Inmitten der vielgestaltigen Versuche von Veranstalter_innen und Musiker_innen, sich zu artikulieren und das Ohr von Medien oder Politik zu finden (noch einmal «systemrelevant», und ich kriege solche Kabeln!), weil die Veranstaltungskultur, wie wir sie kannten, ausgesetzt ist, fiel mir die IG Freie Musikschaffende auf. Nicht zuletzt, weil ich der Meinung bin, dass Musiker_innen für Musiker_innen sprechen müssen. Wenig später schickt mir Martina Reiter, mit zwei weiteren Frauen und zwei Männern 2020/21 Vereinsvorstand der IG, deren Leitbild. «Die IGFM richtet sich an alle, die in Österreich als freie Musikschaffende tätig sind, ungeachtet ihrer ursprünglichen Herkunft», steht dort zu lesen. «Wichtig ist uns eine flache Organisationsstruktur, auf Augenhöhe mit
einander zu arbeiten», sagt Martina Reiter, aus Oberösterreich stammend. Sie spielt Viola und Violine in einer Vielzahl von Formationen, dabei von Alter Musik bis zum Zeitgenössischen künstlerisch beweglich, und ja, ihre Musik sollte ihren eigenen Artikel bekommen! Aktuell spielt sie mit TiefseeSaiterin («gestartet als freie Impro, wir haben jetzt begonnen, Songs zu schreiben»), mit Melisande zeitgenössische Musik des 20./21. Jahrhunderts, ein Goldberg-Projekt entsteht, mit dem Ensemble 1791 spielt sie um die Tage unseres Gesprächs herum vielleicht live – «das Requiem von Mozart in der Michaelerkirche, wenn es wahr ist». Dazu erscheint die Debüt-CD von Muto 20 bei nonfoodfactory.

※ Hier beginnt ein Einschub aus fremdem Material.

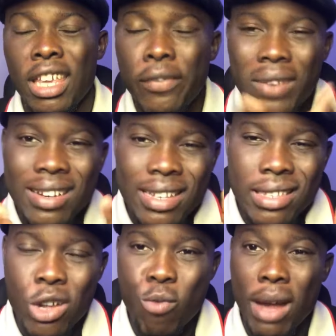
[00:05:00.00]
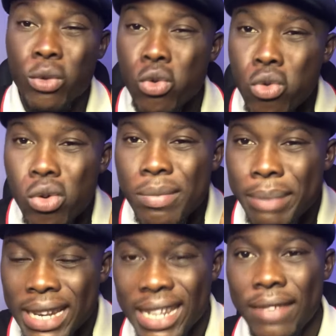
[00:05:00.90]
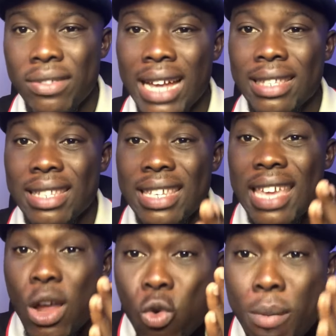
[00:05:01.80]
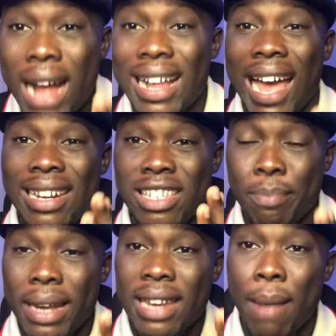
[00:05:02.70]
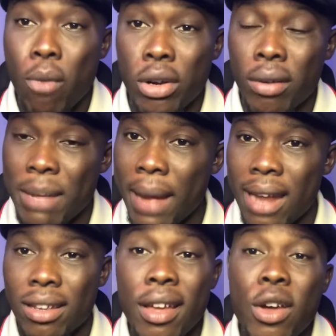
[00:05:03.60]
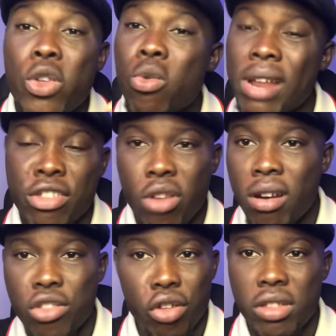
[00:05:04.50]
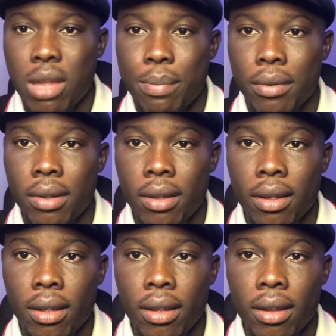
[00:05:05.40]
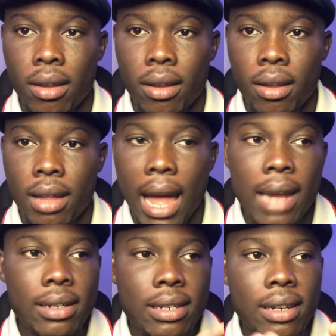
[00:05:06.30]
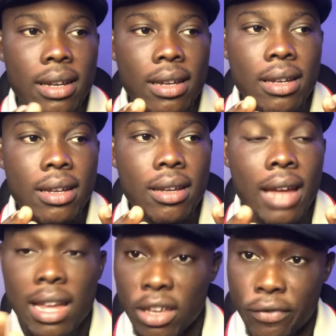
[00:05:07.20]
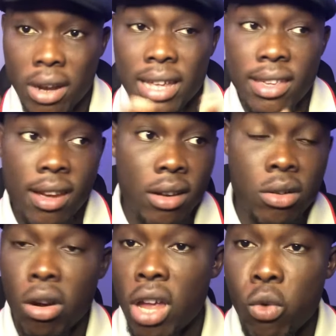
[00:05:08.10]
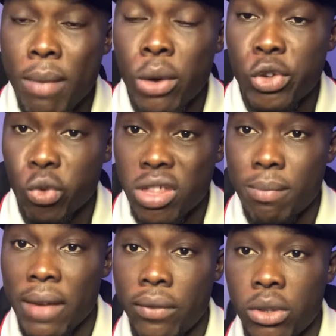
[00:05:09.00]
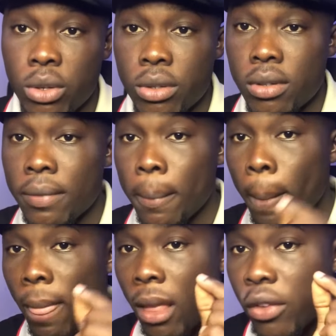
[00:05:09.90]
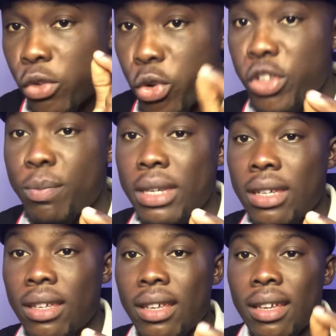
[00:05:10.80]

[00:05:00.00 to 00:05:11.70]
If you are dating a woman who believes that a woman can spend her money on a man, you will enjoy a relationship. And if you are a girl or a woman who is watching my videos, trust me,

Beim Wasser ist gut denken.

Fürs Foto treffen wir uns unweit ihrer Wohnung – «da kann ich auch um Mitternacht Klavier spielen». Bei Martina Reiter geht Musikmachen seit jeher mit dem Organisieren dieser Musik einher, bei den genannten Formationen erledigt sie mit ihrem Mann das «Management». Den Hauptteil des Geldes, das Martina zum Leben braucht, spielt sie als freie Orchestermusikerin ein. «Dabei war und ist es gleichzeitig immer ein Thema, wo arbeite ich, wie arbeite ich, wie sind die Rahmenbedingungen …» Dieses – deregulierte – Feld war über ihr Engagement in der Orchestervertretung der Weg hin zur Arbeit mit und an der IG Freie Musikschaffende. Mensch darf nicht dem Irrtum aufsitzen, dass der Bereich der Klassik an sich bezüglich Arbeitsbedingungen und Entlohnungen weniger prekär wäre als andere. Die Freischaffenden bedienen besser verankerte und gesicherte Institutionen und KV-Orchester zu Hilfsarbeiter_innen-«Gagen». «Es gibt keine Kunst und keine Kultur ohne die Menschen, die diese machen. Es geht nicht, dass das ein Personal ohne Rechte ist. Im Herbst 2019 schon war dieser Zustand so unerträglich, dass wir begonnen haben, uns als IG zu organisieren – Corona hat diesen Prozess beschleunigt.» Dabei versteht sich die IG, in der Gründung personell meist aus der Klassik kommend (das Kernteam besteht aus 13 Personen), in ihrer Arbeit als österreichweit und grundsätzlich genreübergreifend. Es ist eine Arbeit vieler Schritte, wobei Martina Reiter bei Teilen «der
Politik» Bereitschaft sieht, Fairnessprozesse zu ermöglichen. Ihr Appell: «Wenn wir als IG etwas erreichen wollen, brauchen wir eingetragene Mitglieder, je mehr, desto besser. Werdet aktiv Mitglied und helft so mit, dass wir noch ernster genommen werden und noch stärker auftreten können!»